Officials say they hope the derailment will spur Congress to beef up rail safety rules. Questions about rail safety have often broken along party lines, with Republicans more skeptical of increased regulation. But in a letter to Buttigieg this week, Sens. J.D. Vance (R-Ohio) and Marco Rubio (R-Fla.) questioned whether even the three crew members on the derailed train were enough, given its length.

In the aftermath of the derailment, Norfolk Southern is facing added expenses after a previously rosy financial outlook. The company’s stock is down about 10 percent compared with the day before the derailment. The Environmental Protection Agency warned in a “General Notice of Potential Liability” letter to Norfolk Southern on Feb. 10 that the carrier may be responsible for cleanup costs.

The company this week sought to reassure residents about remediation efforts and expanded the geographic area for which it would offer assistance to residents. Norfolk Southern said it was distributing more than $1.5 million to more than 1,000 families to cover costs tied to the evacuation and setting up a $1 million community fund. The company was required to complete more than 400 in-home air tests and provide drinking water.
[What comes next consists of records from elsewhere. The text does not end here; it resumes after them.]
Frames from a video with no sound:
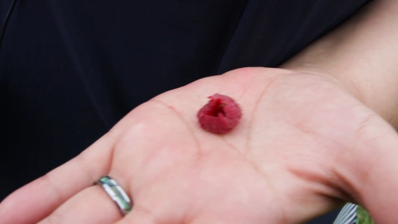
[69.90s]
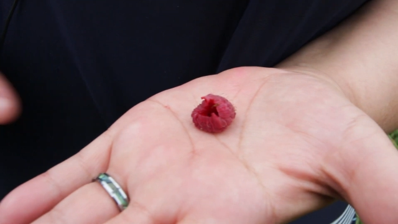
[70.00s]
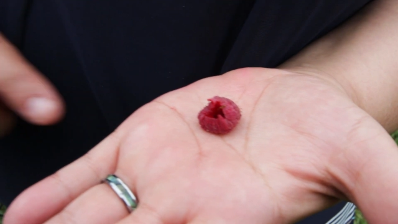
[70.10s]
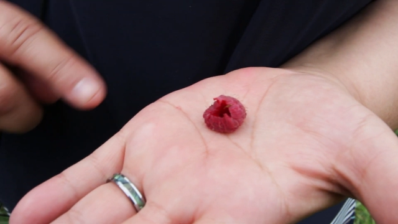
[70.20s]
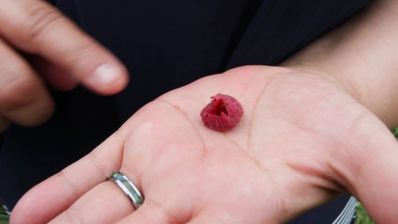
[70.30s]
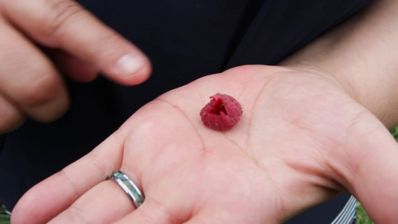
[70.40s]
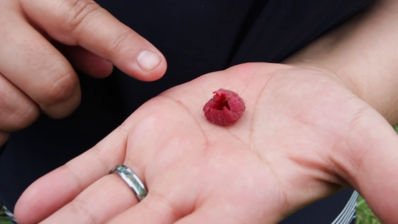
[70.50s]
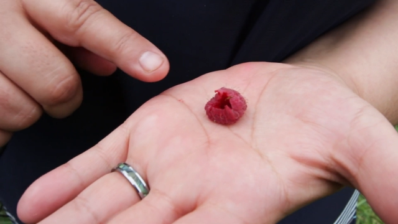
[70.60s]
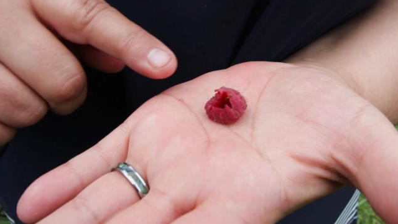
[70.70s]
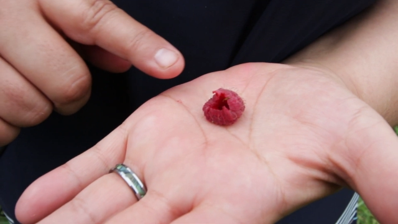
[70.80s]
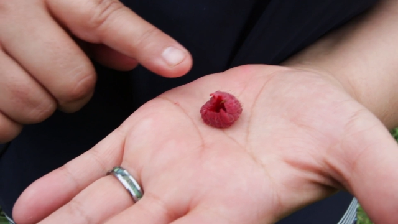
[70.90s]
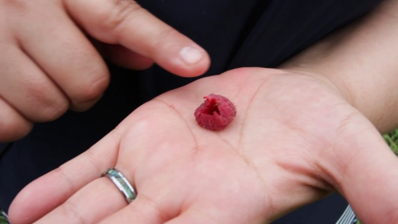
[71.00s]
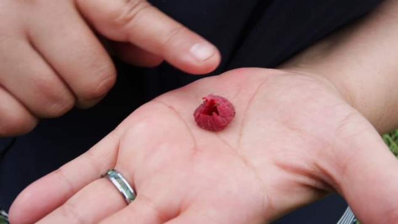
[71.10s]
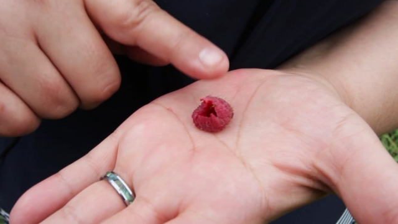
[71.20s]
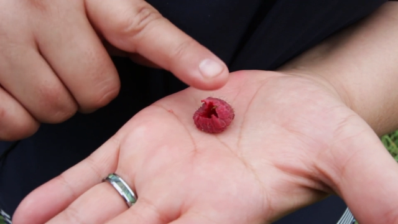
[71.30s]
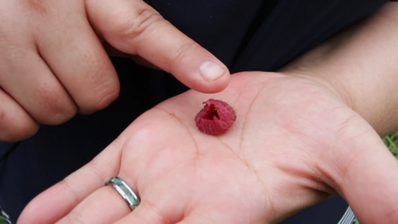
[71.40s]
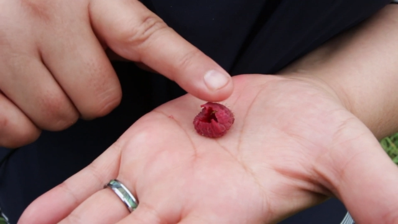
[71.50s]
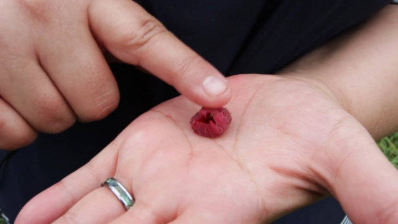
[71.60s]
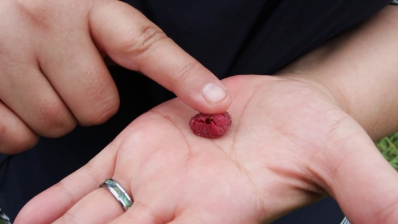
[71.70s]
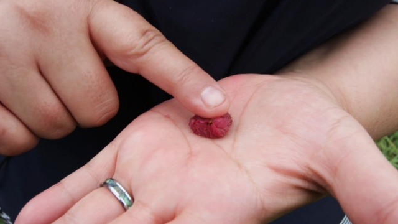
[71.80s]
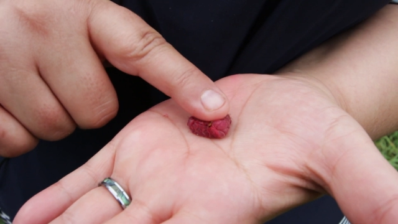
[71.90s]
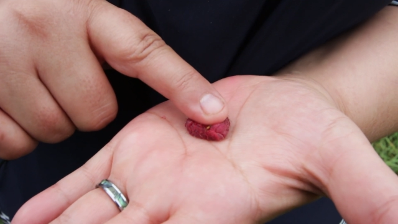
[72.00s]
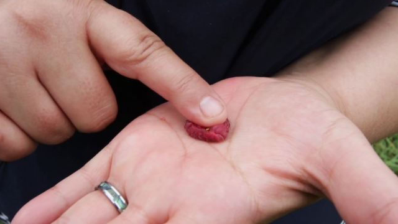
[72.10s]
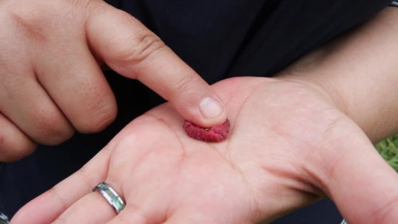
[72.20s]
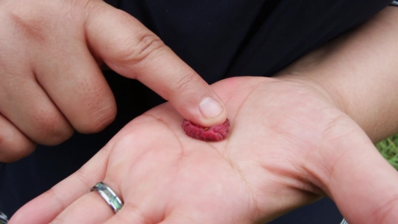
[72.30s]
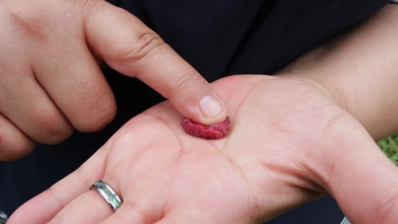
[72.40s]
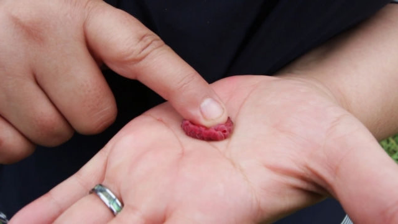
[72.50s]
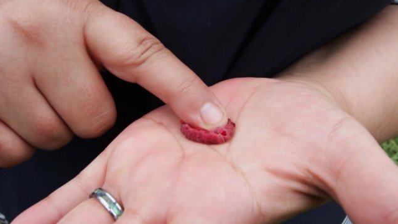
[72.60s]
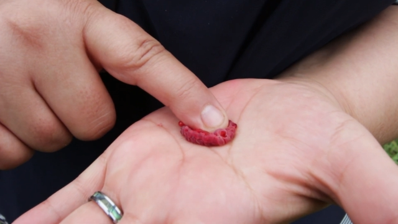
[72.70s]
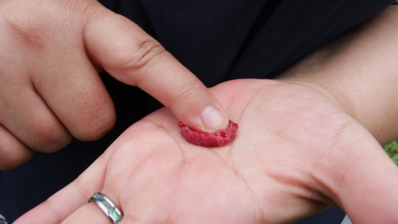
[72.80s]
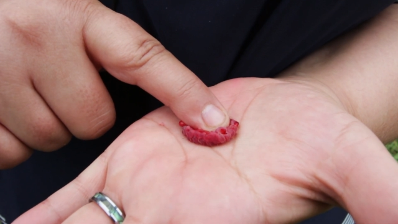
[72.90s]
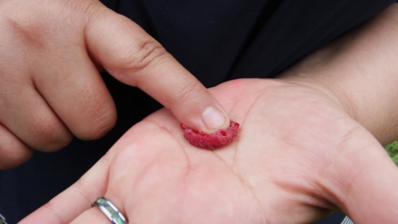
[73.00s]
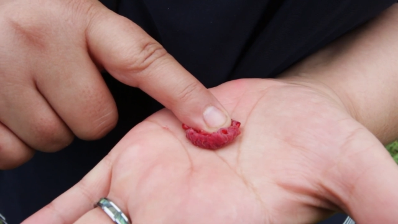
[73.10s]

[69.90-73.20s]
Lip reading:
(no speaker visible)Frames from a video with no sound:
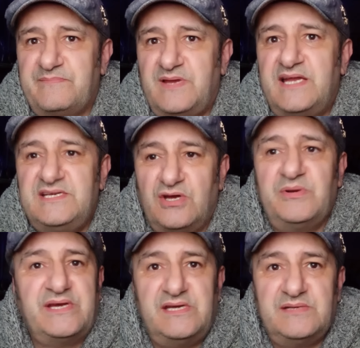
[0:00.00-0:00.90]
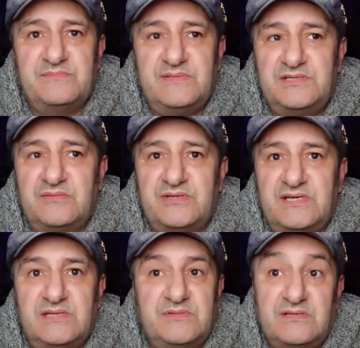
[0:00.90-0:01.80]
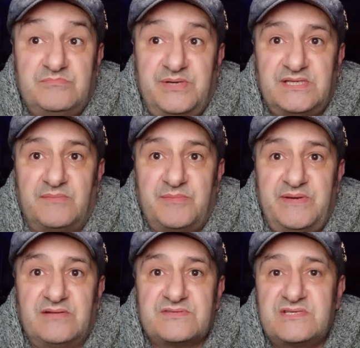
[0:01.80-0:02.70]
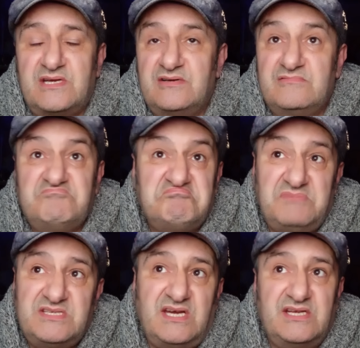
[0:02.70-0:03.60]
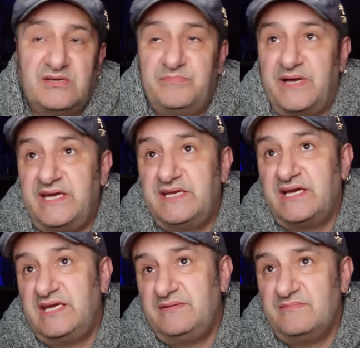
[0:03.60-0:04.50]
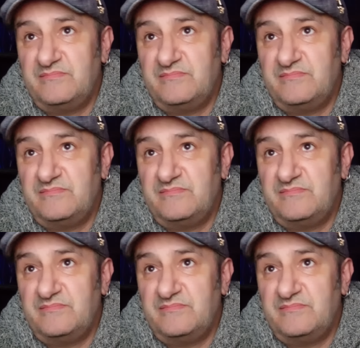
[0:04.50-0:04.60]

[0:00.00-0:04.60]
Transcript: And he dominated him. He dominated him and picked up the belt. So he's getting a good payday.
A J.P. Morgan analysis found the derailment “continues to weigh on the (railroad’s) share price after an increasing amount of critical commentary from unions, elected officials, regulators, and the White House.”

The financial firm estimated the railroad is likely to underperform competitors until initial cleanup and remediation is complete. Its analysis projected costs to the company of between $30 million and $50 million, based on similar incidents, including the Hamar spill last year.

Whatever steps the government might take to hold Norfolk Southern accountable, the analysis concluded that, at least in the short term, the stock market already had rendered a judgment worth billions of dollars.